How unique IDF radar saved Israel from false Gaza hospital attack libel
On October 17, Hamas falsely started to claim that Israel had attacked the Ahli Arab Hospital in Gaza City, leading to the killing of several hundred civilians.
Had this been true or ultimately been believed to be true, the US and the West might have prevented Israel from invading Gaza before the invasion could even start around a week later.
In the public view, the IDF Spokesperson’s Office released findings on the evening of October 17 and additional findings the next morning to prove that the attack came from a misfired Islamic Jihad rocket and not from Israel.
Additional intelligence also reduced the number of Gazan civilians who had been killed by the Islamic Jihad misfire.
But behind the scenes, the initial key findings were based on information obtained by the special radar of the IDF 611th Battalion of the 282nd Firepower Brigade, The Jerusalem Post has learned.
Generally, the radar is used to assist Iron Dome to tracking and shooting down rockets and to assist artillery to accurately hitting Hezbollah and Hamas forces, but in this case, the radar became a crucial element in maintaining the Jewish state’s legitimacy for self-defense, including its later counter-invasion of Gaza.
In movie-like fashion, upon hearing the fake news coming out of the incident, IDF Lt. Col. “B” ordered various staffers to remove a hard disk from the radar in the North and to travel around an hour as fast as possible to another location where the intelligence on the hard disk could be relayed directly to IDF Chief of Staff Lt. Gen. Herzi Halevi.
Retrieving the disk and transporting it to the right point as well as relaying the information in a period of less than two hours so that Halevi and the IDF spokesman’s office could get out in front of the attacked hospital story and call out Hamas’s lies was described by some IDF sources as a “real life James Bond mission.”
In a much shorter amount of time from the initial reports on October 17, only a matter of hours, IDF Chief Spokesman Daniel Hagari told the public that, “The IDF has concluded an after-action review and confirmed that the Islamic Jihad was responsible for the strike,” on the Gaza hospital.
“We did an immediate review for all relevant branches of the IDF,” he said.

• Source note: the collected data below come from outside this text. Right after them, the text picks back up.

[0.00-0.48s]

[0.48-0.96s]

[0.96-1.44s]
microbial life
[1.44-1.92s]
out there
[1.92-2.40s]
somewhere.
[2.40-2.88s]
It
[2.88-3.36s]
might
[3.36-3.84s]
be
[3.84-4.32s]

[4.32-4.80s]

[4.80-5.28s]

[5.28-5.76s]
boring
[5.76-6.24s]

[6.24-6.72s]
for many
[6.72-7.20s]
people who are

Next, he said, “At 6:15 p.m., a barrage of rockets was fired by Hamas at Israel.”
At 6:50 p.m., a barrage of 10 rockets was fired by Islamic Jihad from a nearby cemetery, he said.
Further, at 6:59 p.m., there were reports of an explosion at the hospital.

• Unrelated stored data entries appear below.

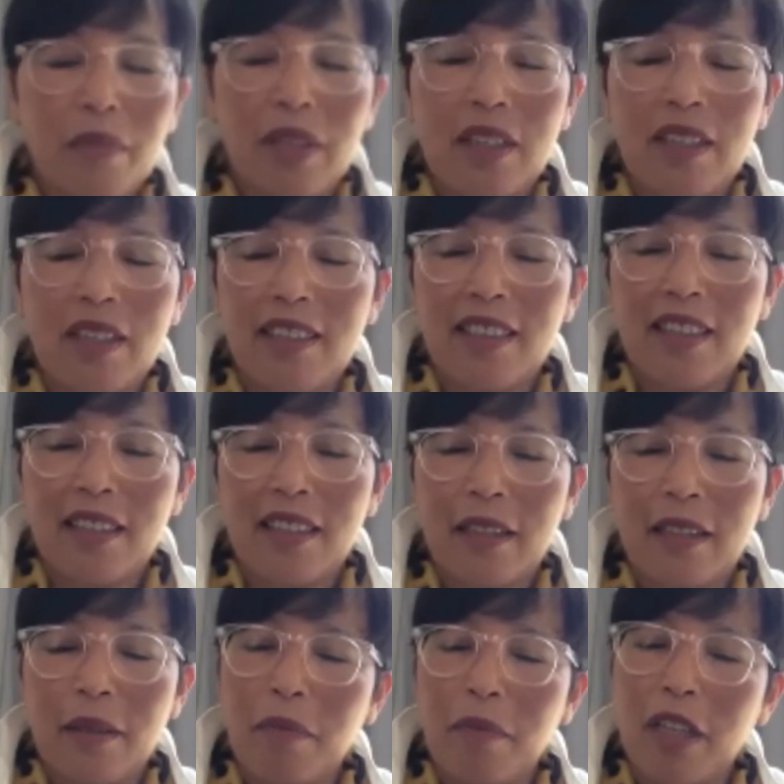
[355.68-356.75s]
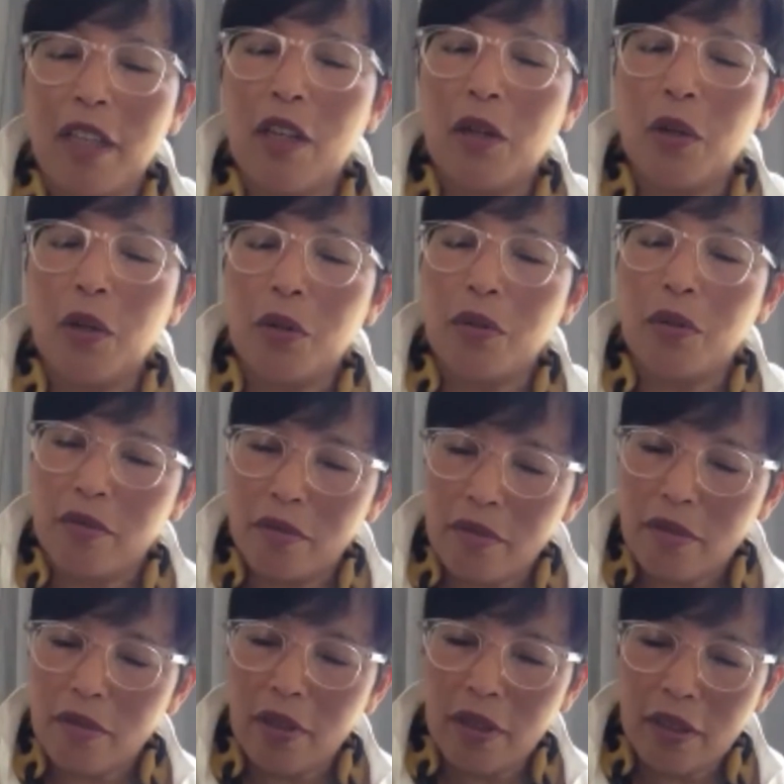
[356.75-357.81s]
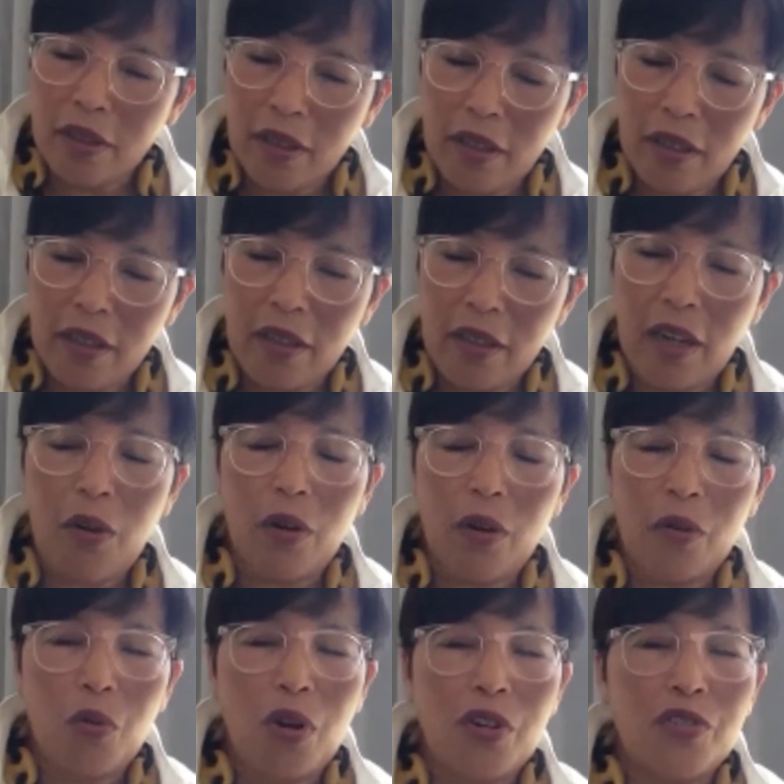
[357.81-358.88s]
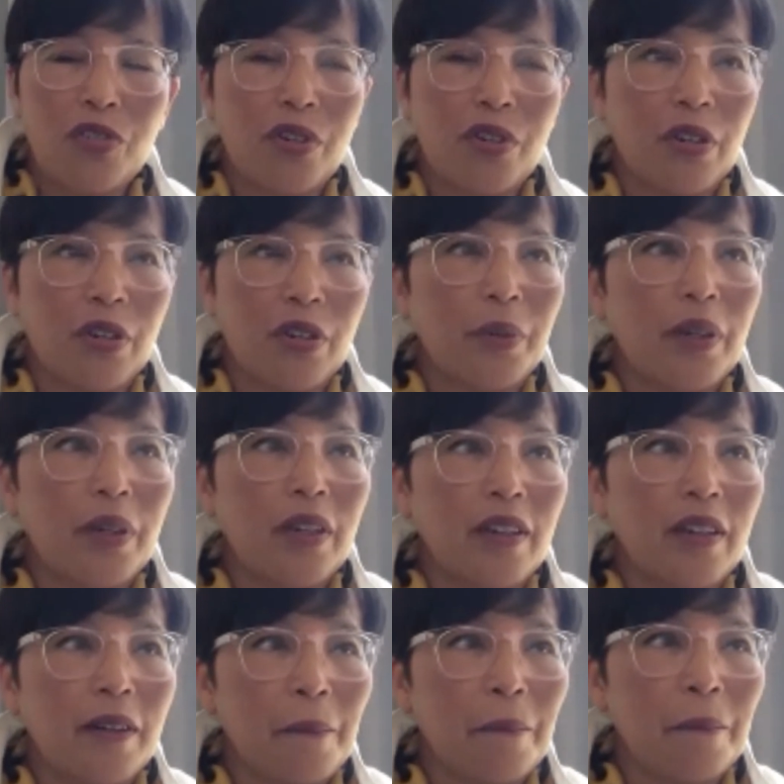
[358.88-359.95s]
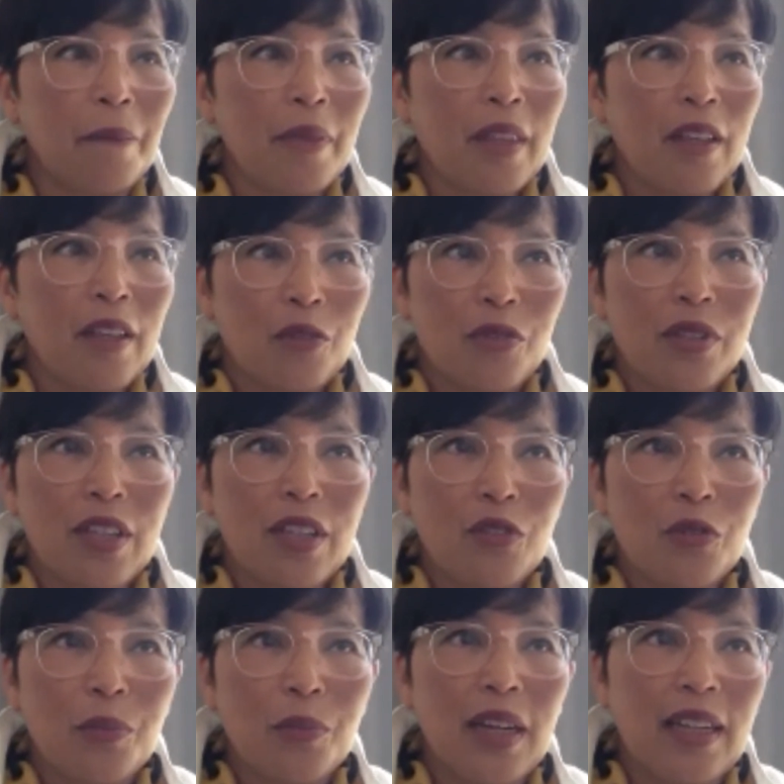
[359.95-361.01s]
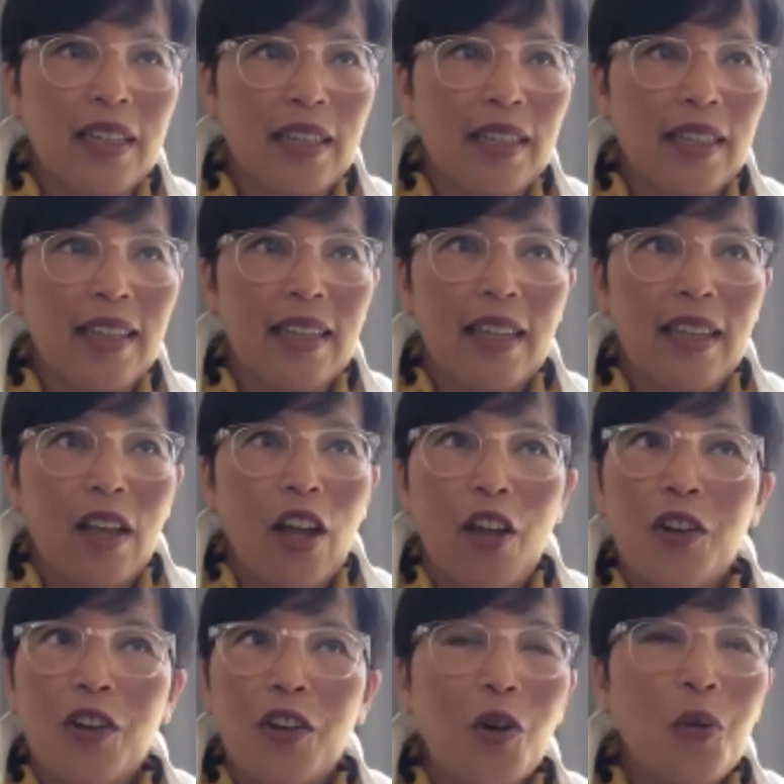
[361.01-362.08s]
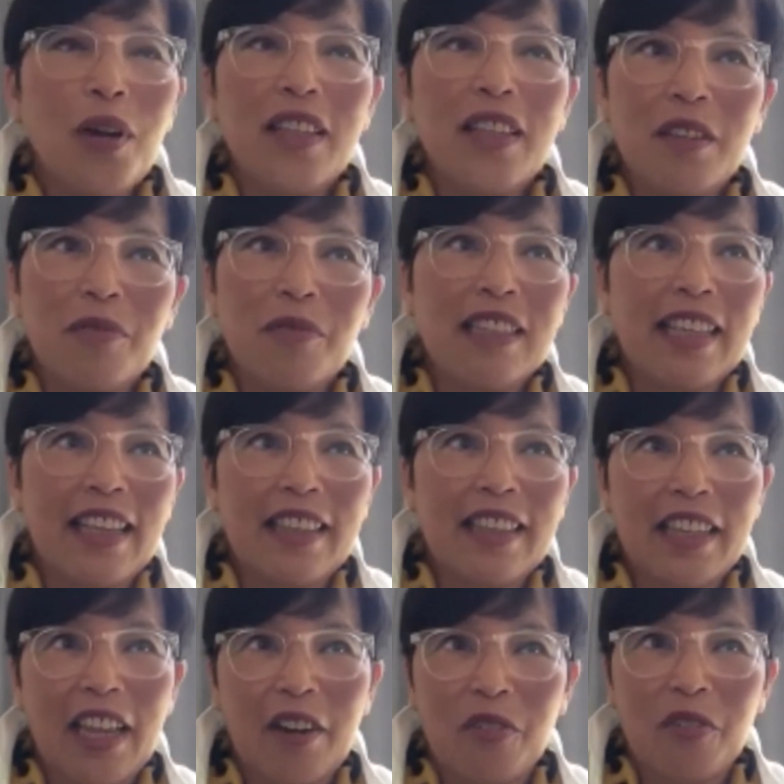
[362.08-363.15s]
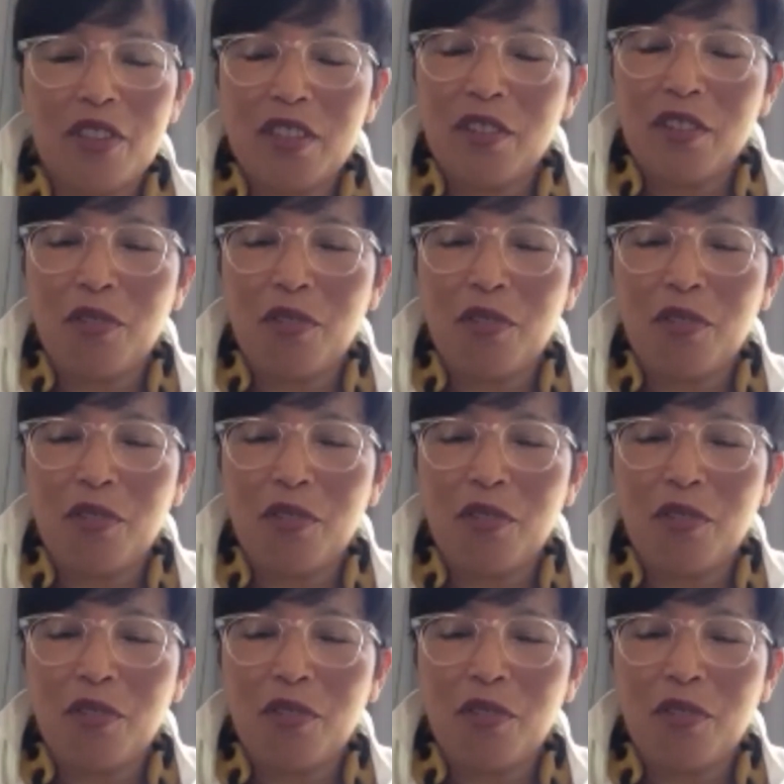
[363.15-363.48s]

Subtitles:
me the Milo wardrobe to send to Bali. No one even can guarantee for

Later on the morning of October 18, Hagari would also reveal a signals intelligence conversation intercepted between Gazan terrorists who were under extreme stress, having realized that they had, in fact, misfired and struck their own hospital.
This additional information, along with US President Joe Biden publicly endorsing Israel’s narrative, helped give Israel a rare public relations knock-out win to put the pressure for the story back on Hamas, leading even Human Rights Watch to later put out a report heavily hinting that the hospital attack had been a Gaza terrorist misfire.
But part of what was so critical was that the IDF had already reframed the story emerging from Hamas in Gaza as false in the early hours, preventing that false narrative from having enough time to take hold (which often happens when Israel responds more slowly.)
It was the special radar and quick delivery of the information by Battalion 611 which made this turnaround possible, which in the end had vast geopolitical consequences as if it left Israel free to be still able to launch its invasion of Gaza a week later.
According to Israel Aerospace Industries’ publications, the ELM-2084 is a mobile S-Band Multi-MissionRadar(MMR) Family featuring an advanced 3D Active Electronically Steered Array (AESA) for Air Defense and Artillery Weapon Location (WLR) Missions.
In the Air Defense mode, the radar detects and classifies all types of airborne targets and generates a real-time Air Situation Picture (ASP).
The Artillery mode detects incoming mortars, artillery shells, and missiles, notes IAI, providing hostile weapon firing locations as well as real-time calculation of impact point and friendly fire ranging.
Some of these functions were likely critical during the October 17 incident.
In addition, the Fire Control Radar (FCR) functionality enables control via uplink to anti-missile interception systems and Surface-to-Air(SAM) missile systems, according to IAI.